### [PROBLEM TO WORK ON]
Lines before the one holding "[3.00-4.00s]" are not wanted. Please copy that line and everything after it to the end of the records, exactly, skipping pictures.

### [DATA TO EXAMINE]
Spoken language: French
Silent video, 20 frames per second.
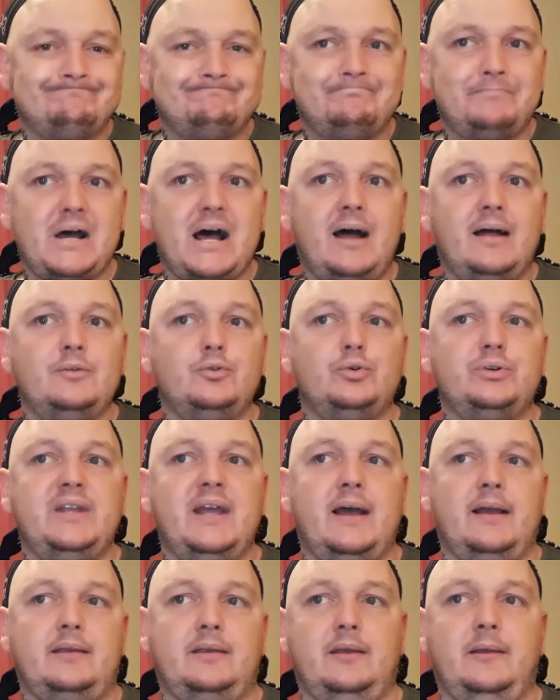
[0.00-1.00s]

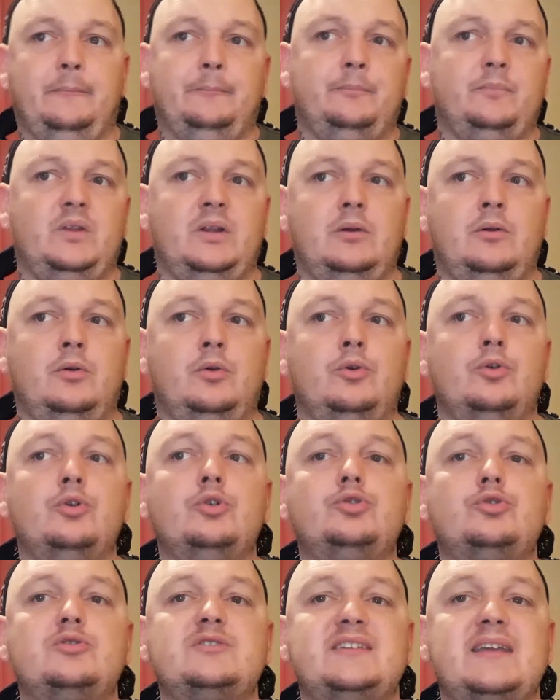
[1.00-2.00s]
paranoïaque,
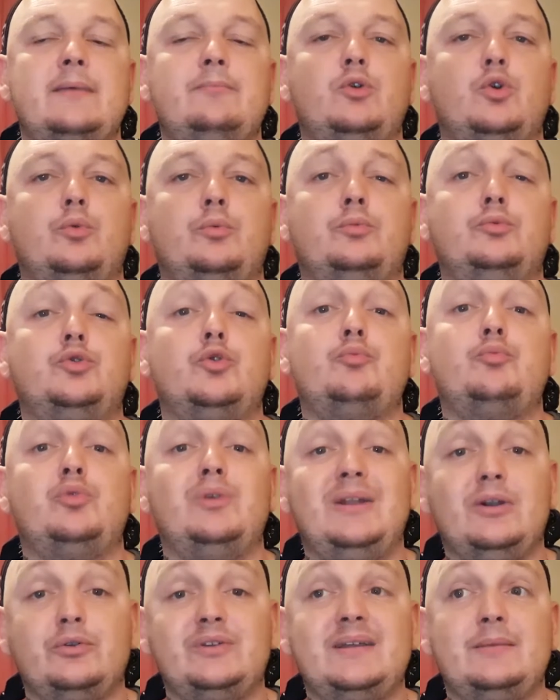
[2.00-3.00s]
le deuxième
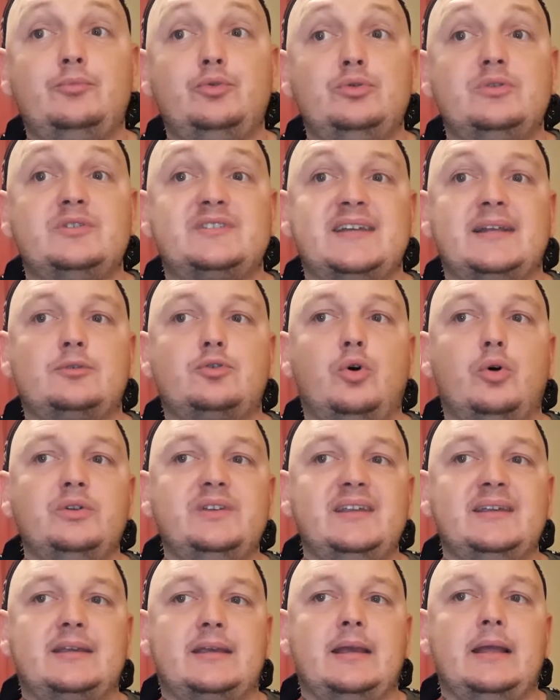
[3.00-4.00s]
depuis le début de cette
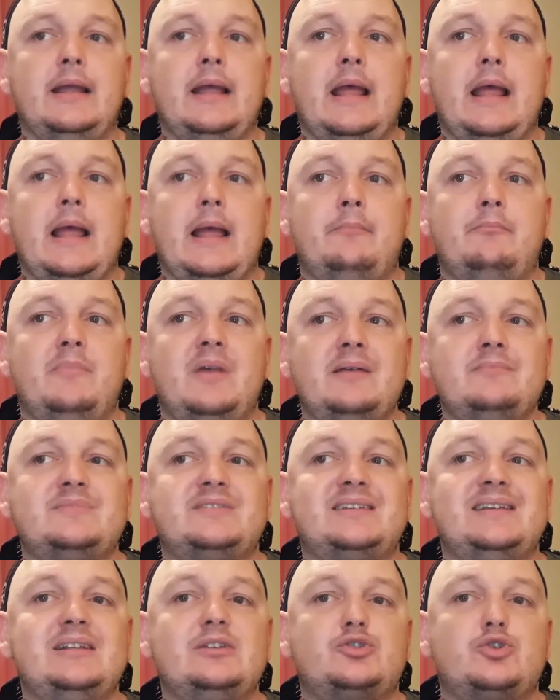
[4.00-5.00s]
chronique, même
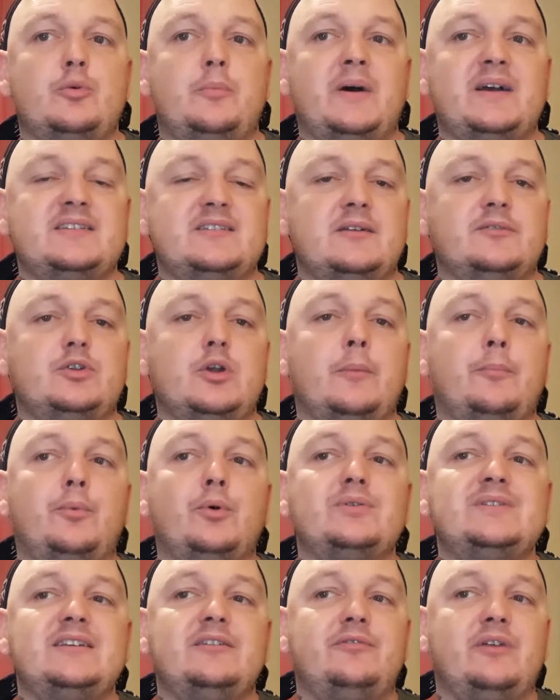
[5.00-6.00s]
s'il se présente un
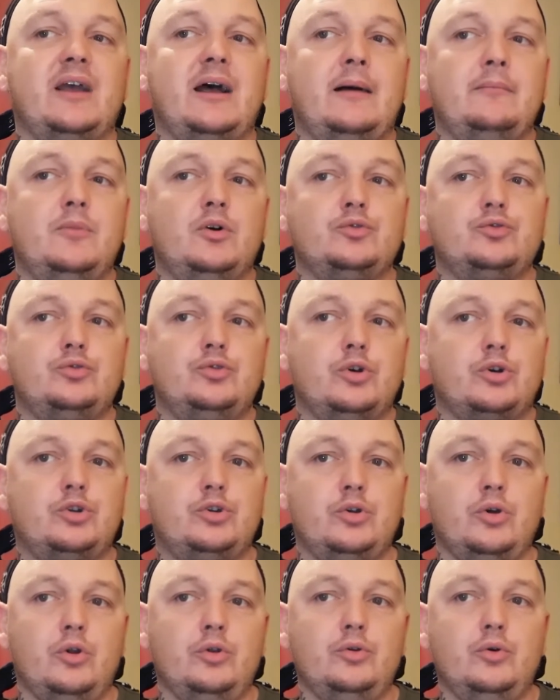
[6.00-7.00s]
peu différemment du
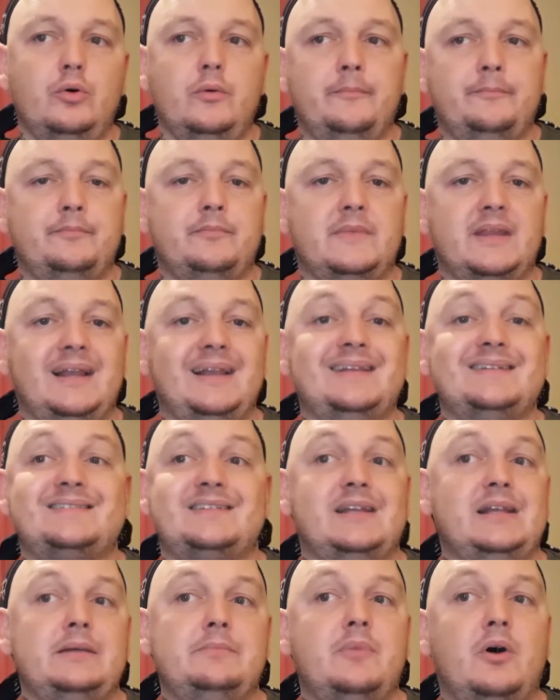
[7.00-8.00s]
Docteur No.
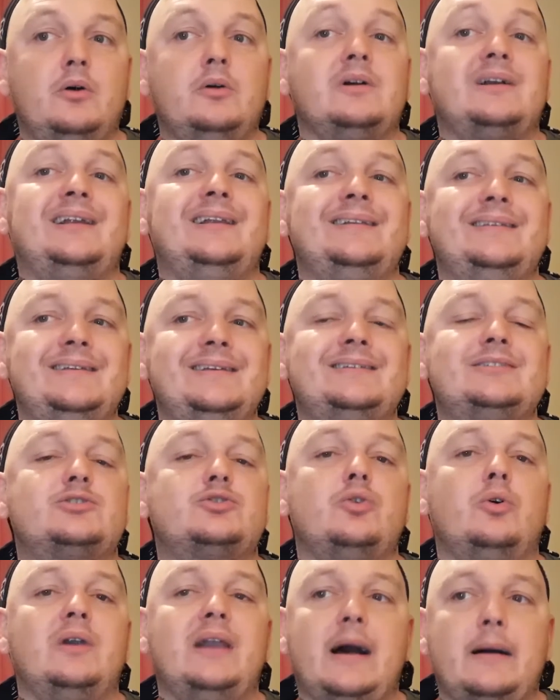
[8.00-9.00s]
Les éléments cliniques
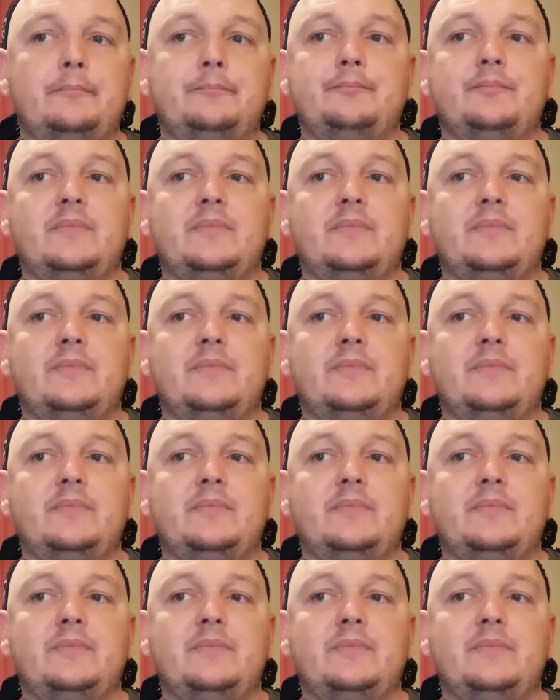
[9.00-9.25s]
sont là.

### [YOUR RESPONSE]
[3.00-4.00s]
depuis le début de cette
[4.00-5.00s]
chronique, même
[5.00-6.00s]
s'il se présente un
[6.00-7.00s]
peu différemment du
[7.00-8.00s]
Docteur No.
[8.00-9.00s]
Les éléments cliniques
[9.00-9.25s]
sont là.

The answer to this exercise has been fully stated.